▶ **DATA TO PROCESS**
========
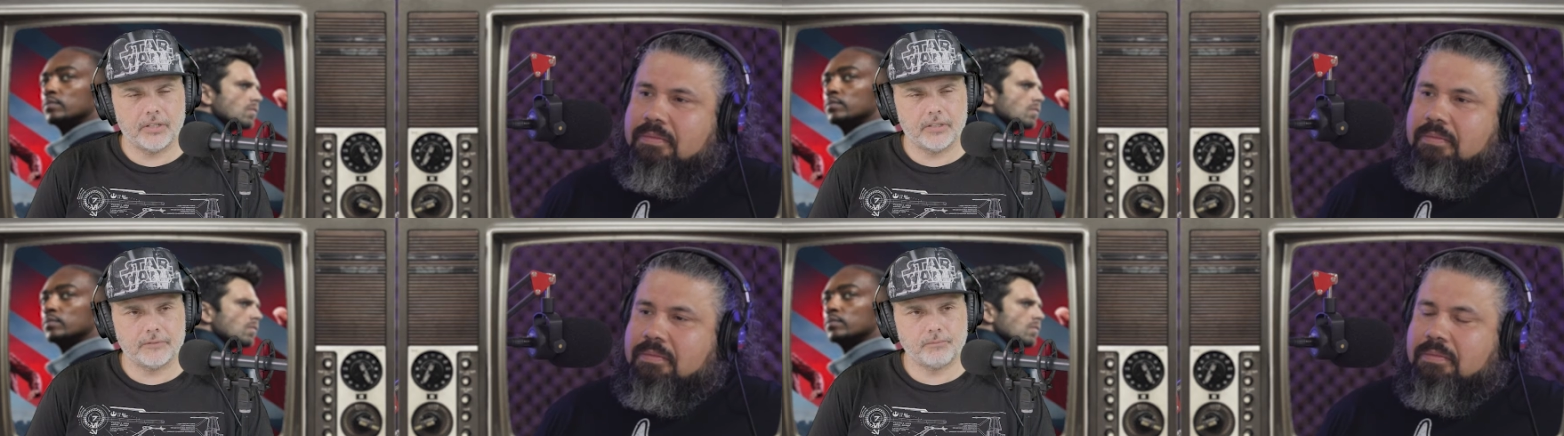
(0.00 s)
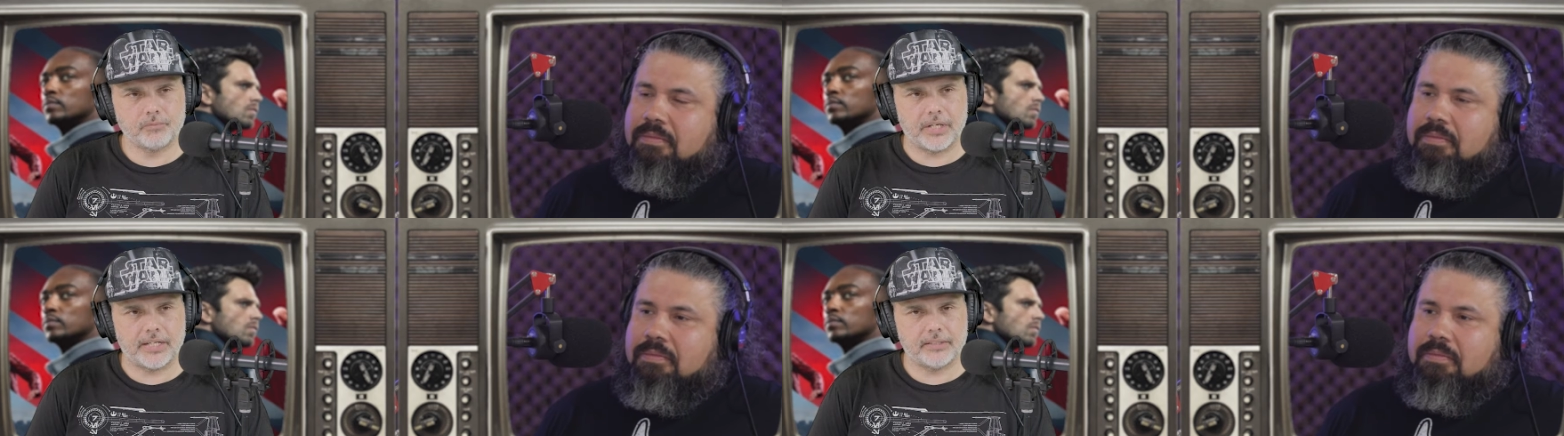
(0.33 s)
Speaker 1: uh,
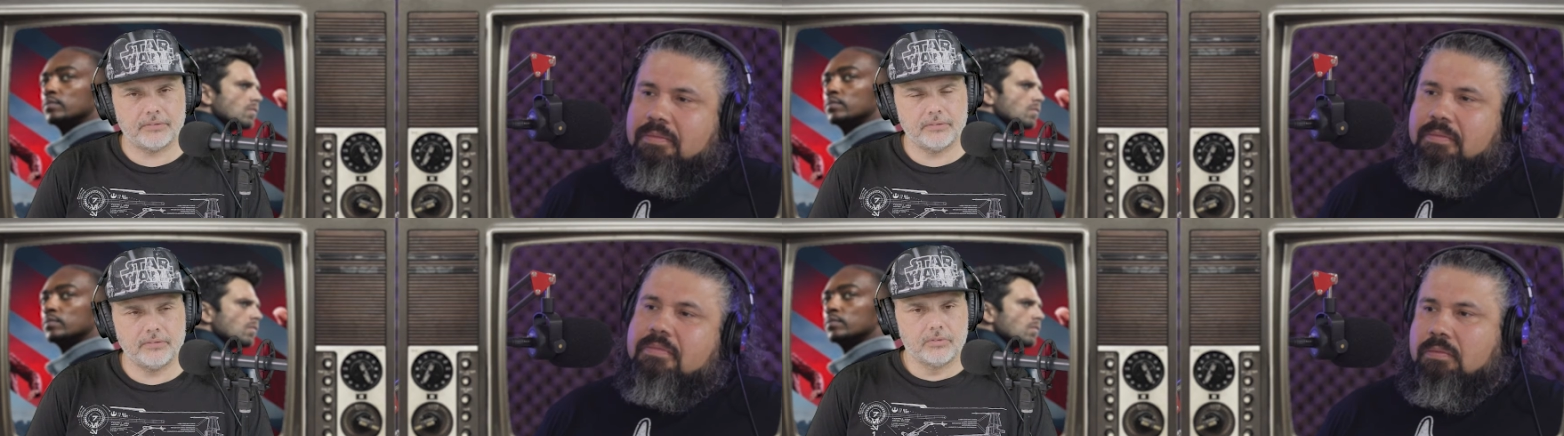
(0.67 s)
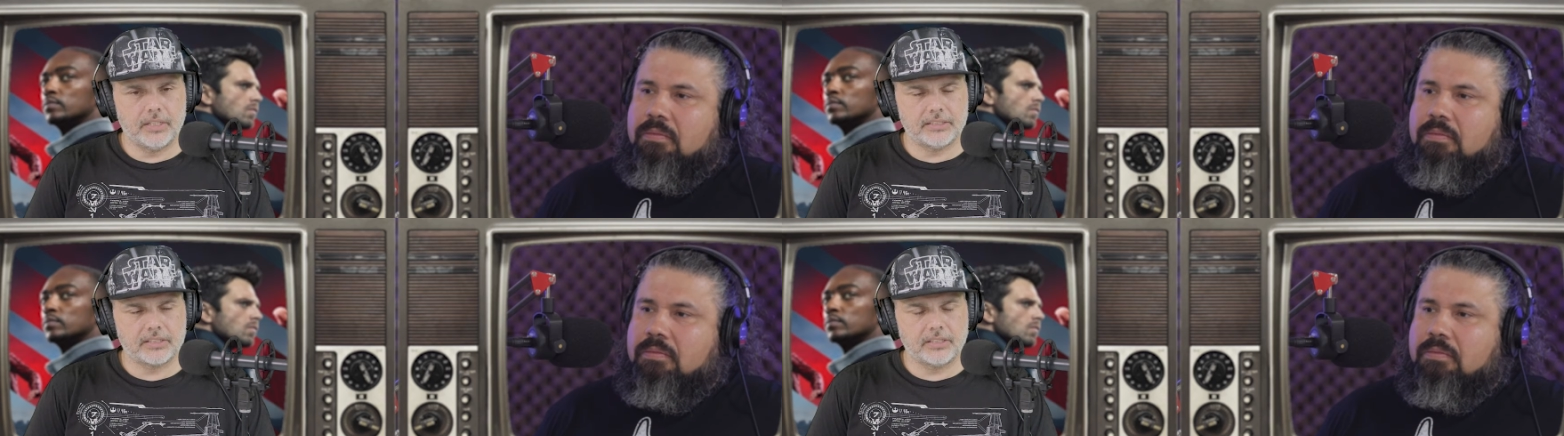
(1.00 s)
that
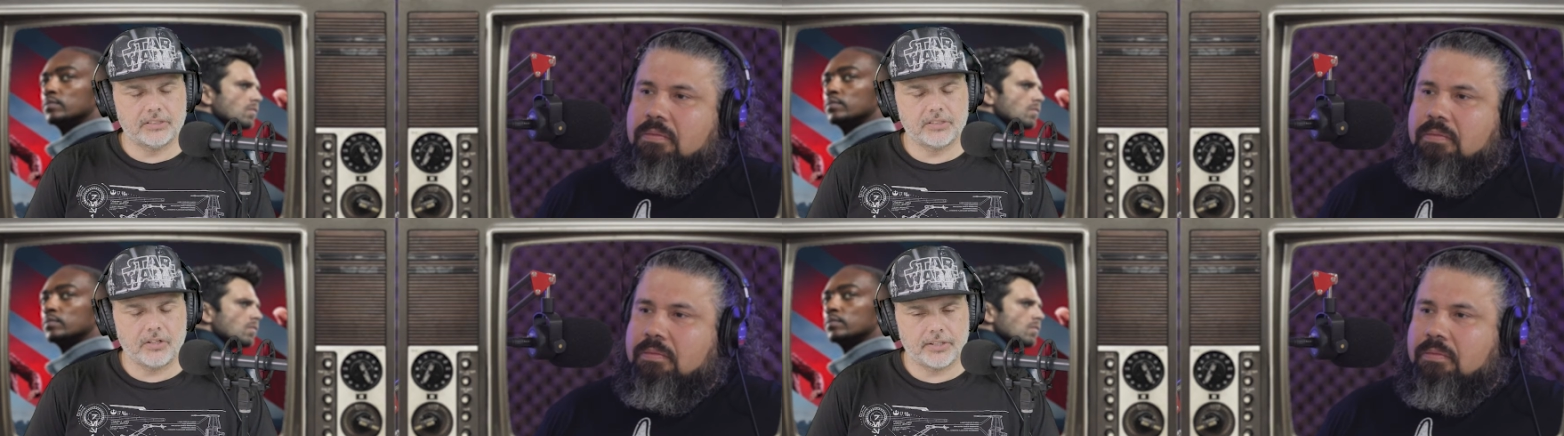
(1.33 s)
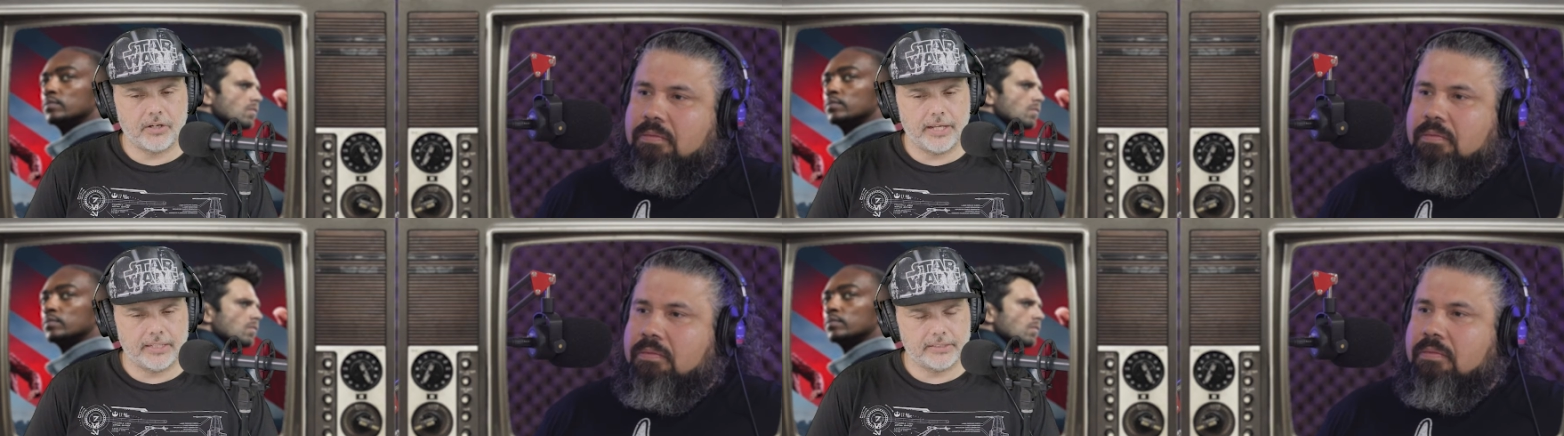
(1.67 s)
it's going to
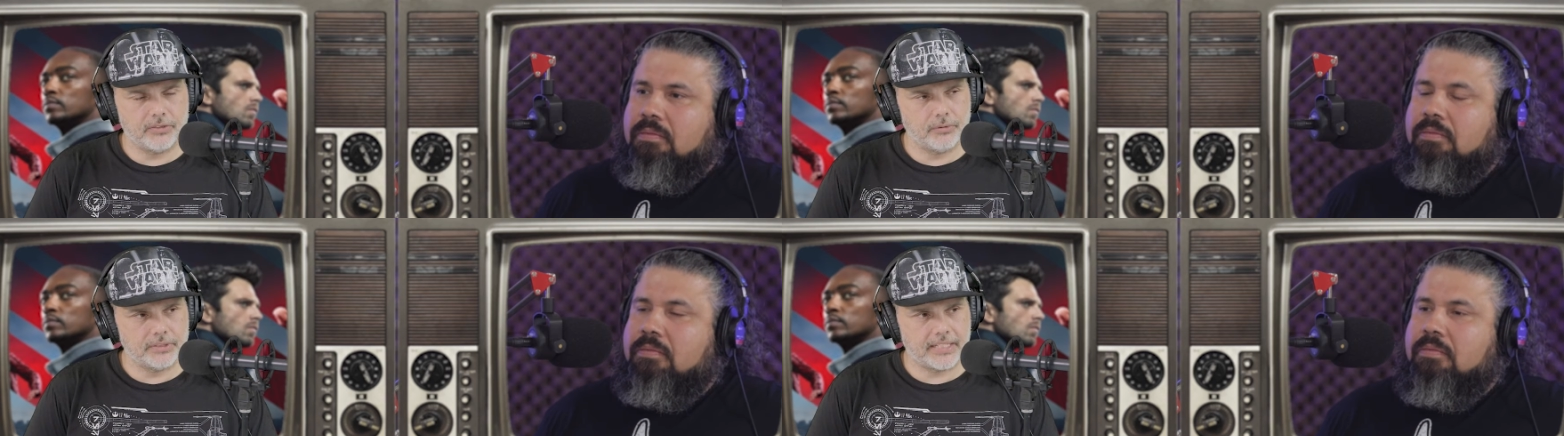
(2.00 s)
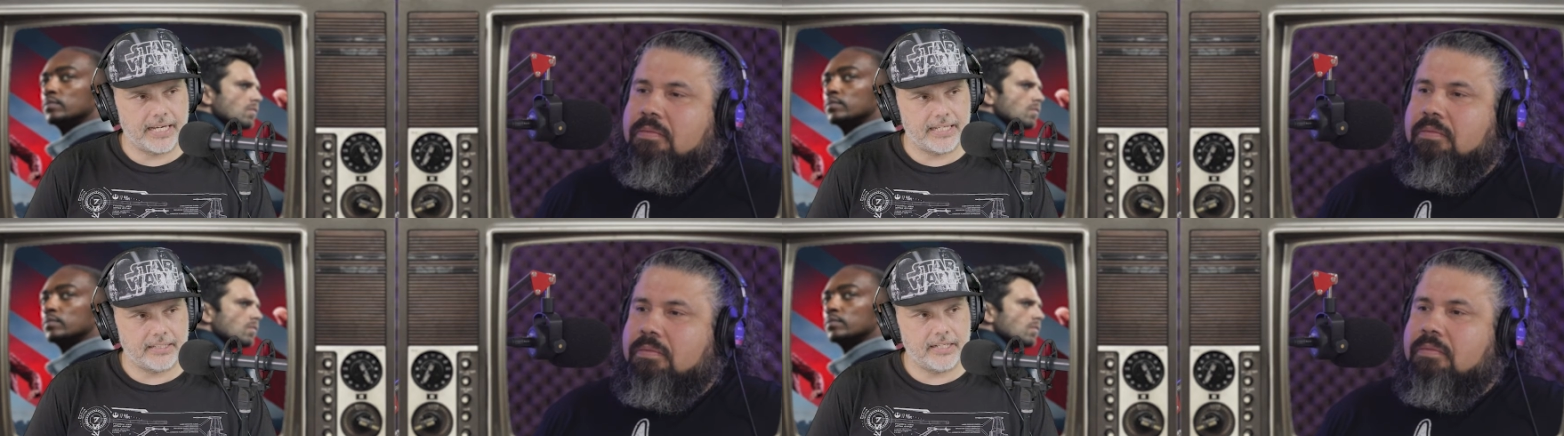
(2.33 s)
start getting to his
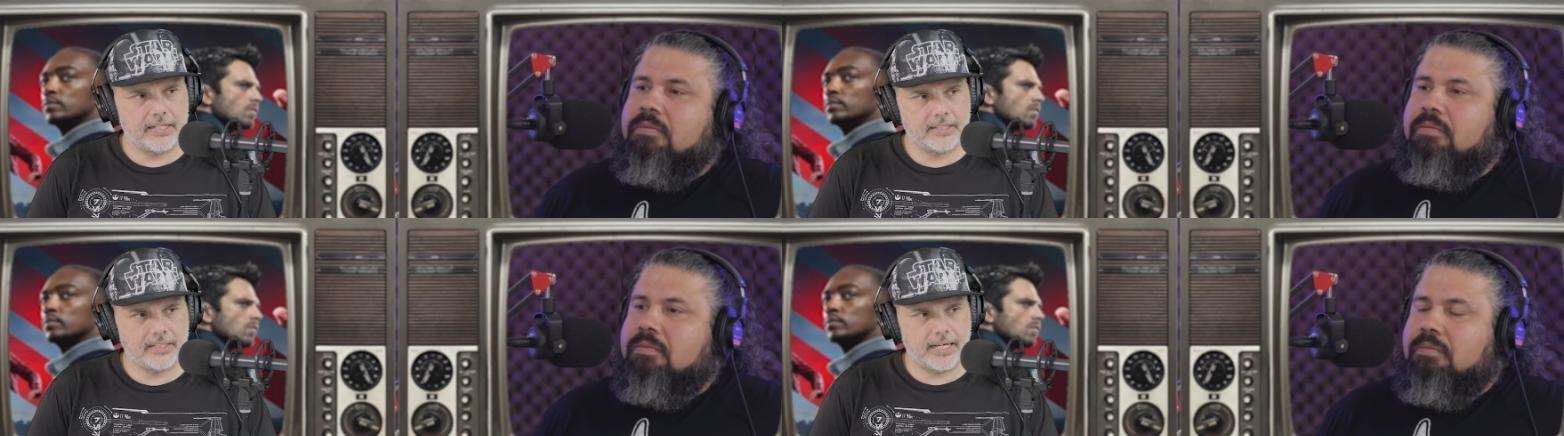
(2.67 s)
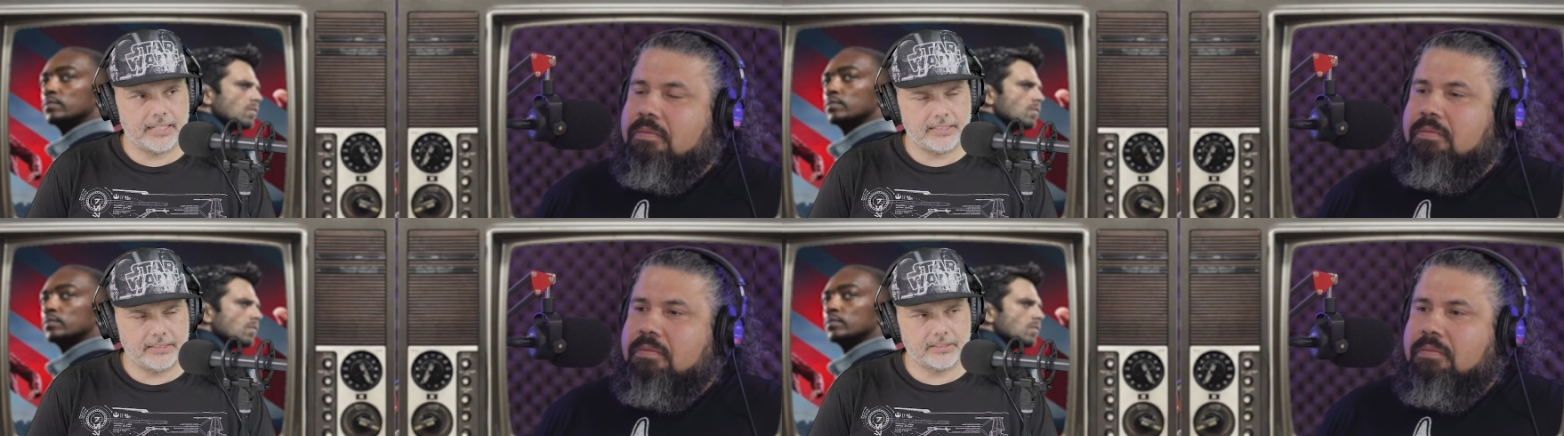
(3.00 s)
head,
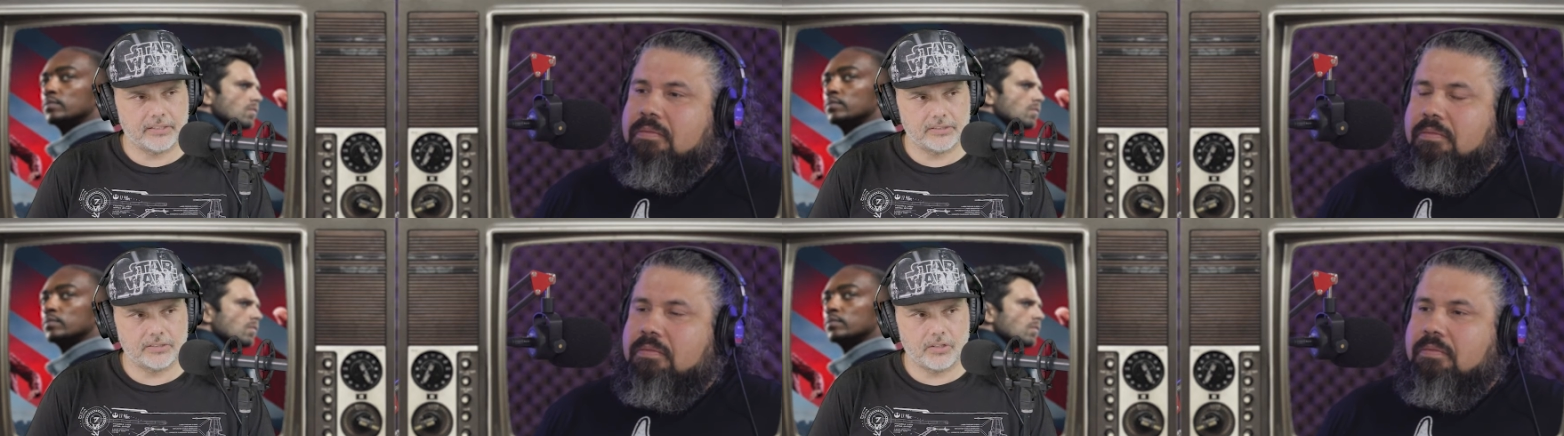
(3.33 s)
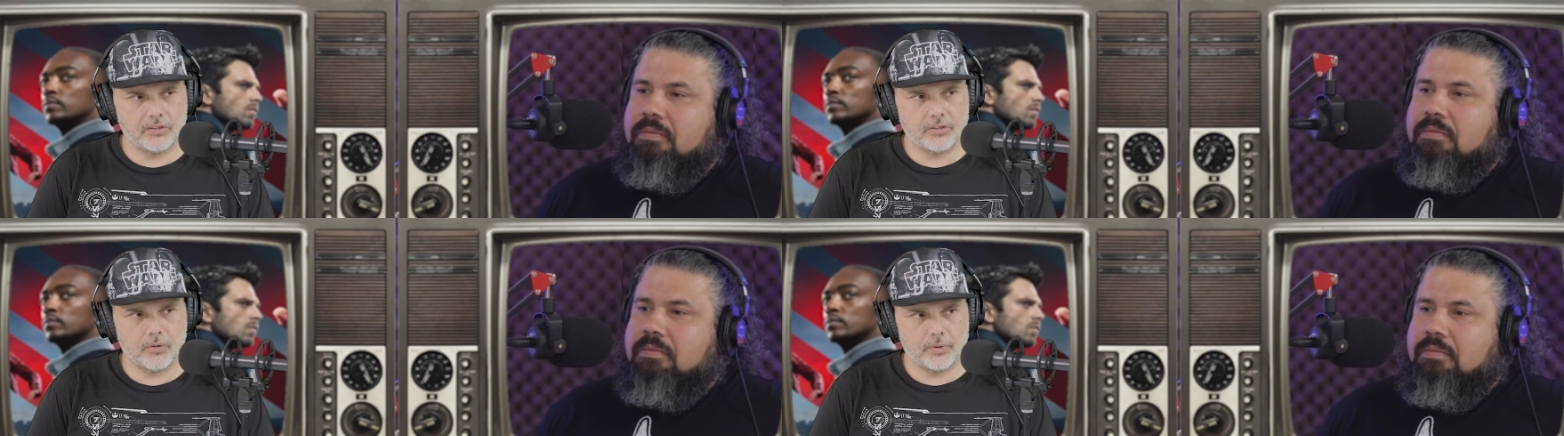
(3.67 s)
and he's going to
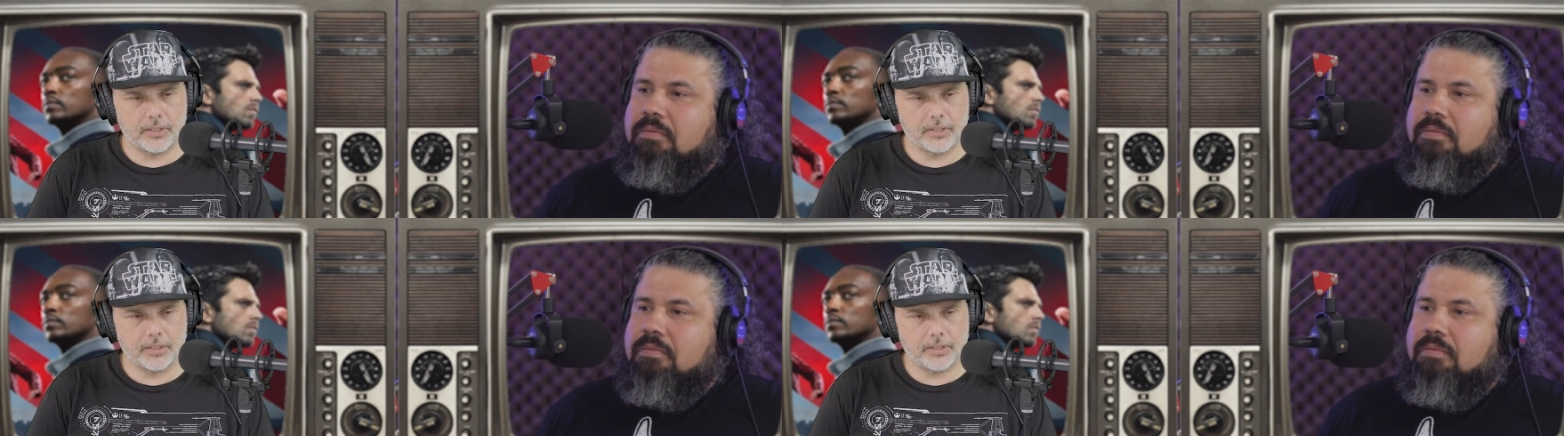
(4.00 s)
start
========
▶ **REQUIREMENT**
Produce a verbatim copy of all records, minus pictures.

▶ **RESPONSE TO THE EXERCISE**
(0.00 s)
(0.33 s)
Speaker 1: uh,
(0.67 s)
(1.00 s)
that
(1.33 s)
(1.67 s)
it's going to
(2.00 s)
(2.33 s)
start getting to his
(2.67 s)
(3.00 s)
head,
(3.33 s)
(3.67 s)
and he's going to
(4.00 s)
start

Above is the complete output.